------ Records shown
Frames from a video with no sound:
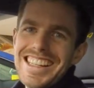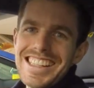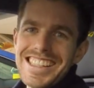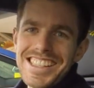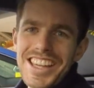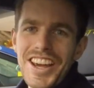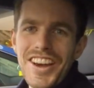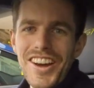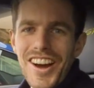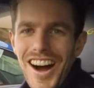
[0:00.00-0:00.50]

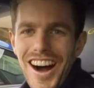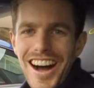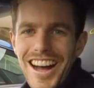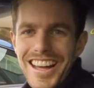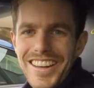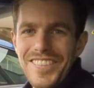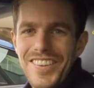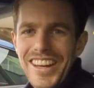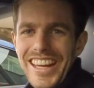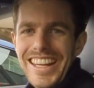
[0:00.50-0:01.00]
So
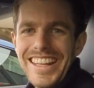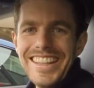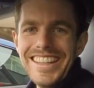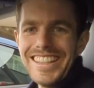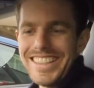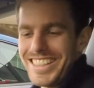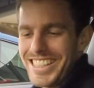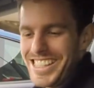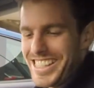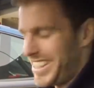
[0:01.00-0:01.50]
I'm in
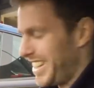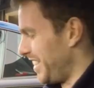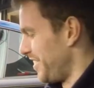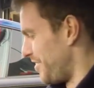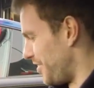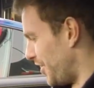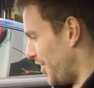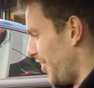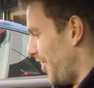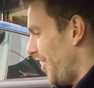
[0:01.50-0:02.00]
the
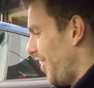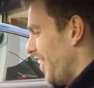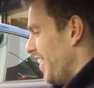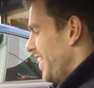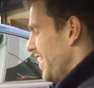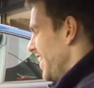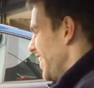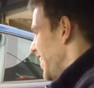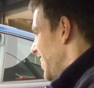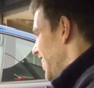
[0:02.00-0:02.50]
GT4
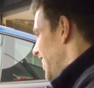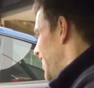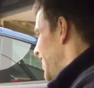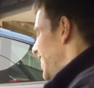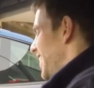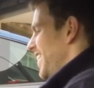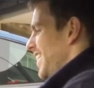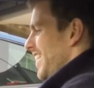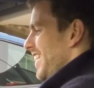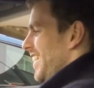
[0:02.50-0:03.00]

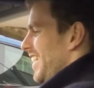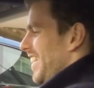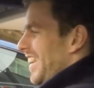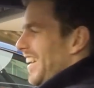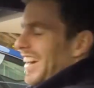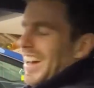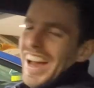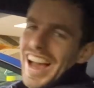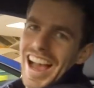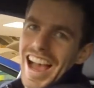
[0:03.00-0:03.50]

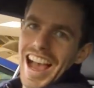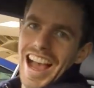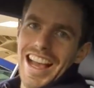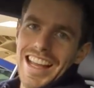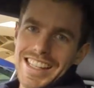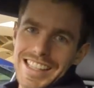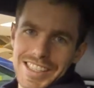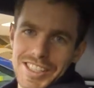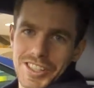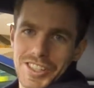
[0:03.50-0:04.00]

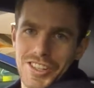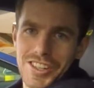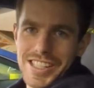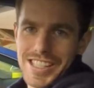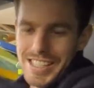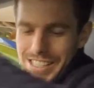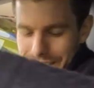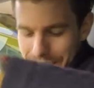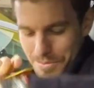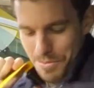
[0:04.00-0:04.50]
and
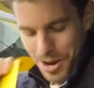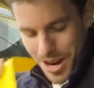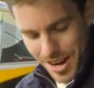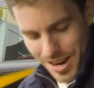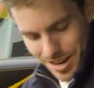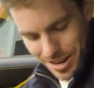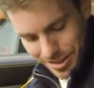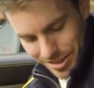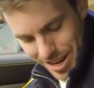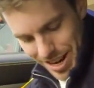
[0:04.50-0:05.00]
Chris is in my
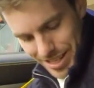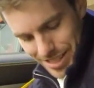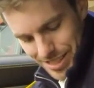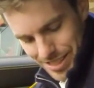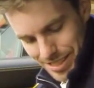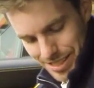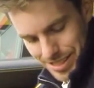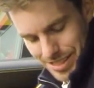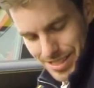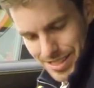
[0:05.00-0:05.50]

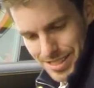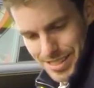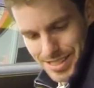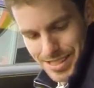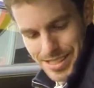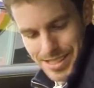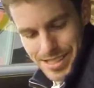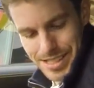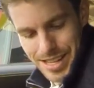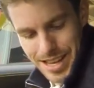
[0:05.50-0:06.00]
RS,
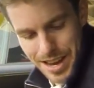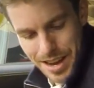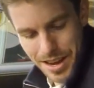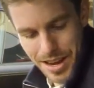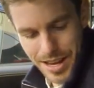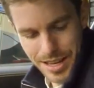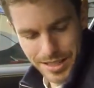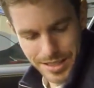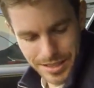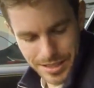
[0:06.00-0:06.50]

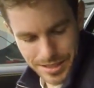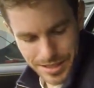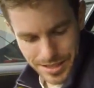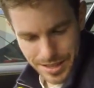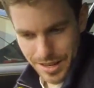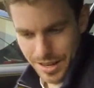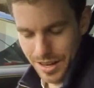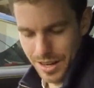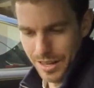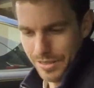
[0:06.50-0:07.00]
and
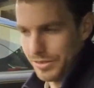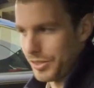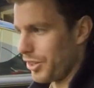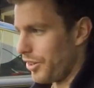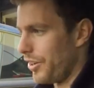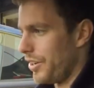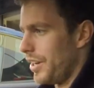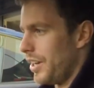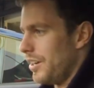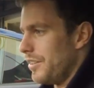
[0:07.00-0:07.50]
I've
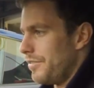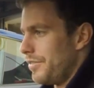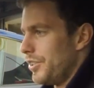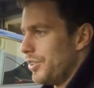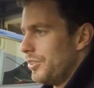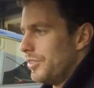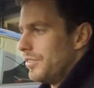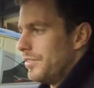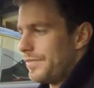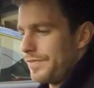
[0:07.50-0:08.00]
got no
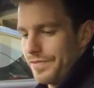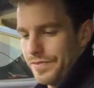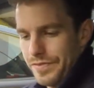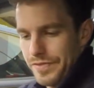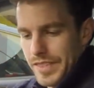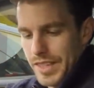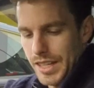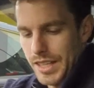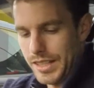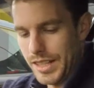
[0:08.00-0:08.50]
fuel
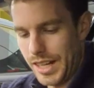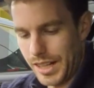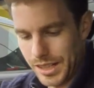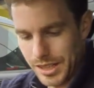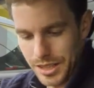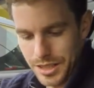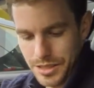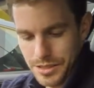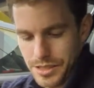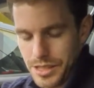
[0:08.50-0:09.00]
in that
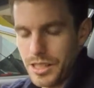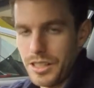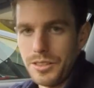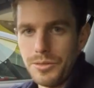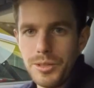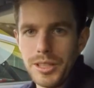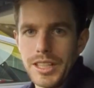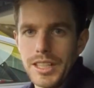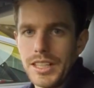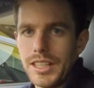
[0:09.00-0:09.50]
car, so
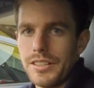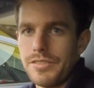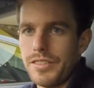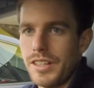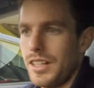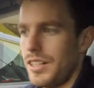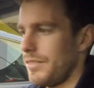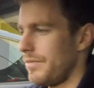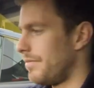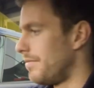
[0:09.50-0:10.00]
we're going to go
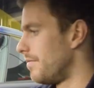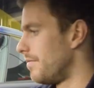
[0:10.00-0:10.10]
fill up.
------------
Instructions to follow: What is needed here is an exact transcription of every record above, with images excluded.

Solution to this problem:
Frames from a video with no sound:
[0:00.00-0:00.50]

[0:00.50-0:01.00]
So
[0:01.00-0:01.50]
I'm in
[0:01.50-0:02.00]
the
[0:02.00-0:02.50]
GT4
[0:02.50-0:03.00]

[0:03.00-0:03.50]

[0:03.50-0:04.00]

[0:04.00-0:04.50]
and
[0:04.50-0:05.00]
Chris is in my
[0:05.00-0:05.50]

[0:05.50-0:06.00]
RS,
[0:06.00-0:06.50]

[0:06.50-0:07.00]
and
[0:07.00-0:07.50]
I've
[0:07.50-0:08.00]
got no
[0:08.00-0:08.50]
fuel
[0:08.50-0:09.00]
in that
[0:09.00-0:09.50]
car, so
[0:09.50-0:10.00]
we're going to go
[0:10.00-0:10.10]
fill up.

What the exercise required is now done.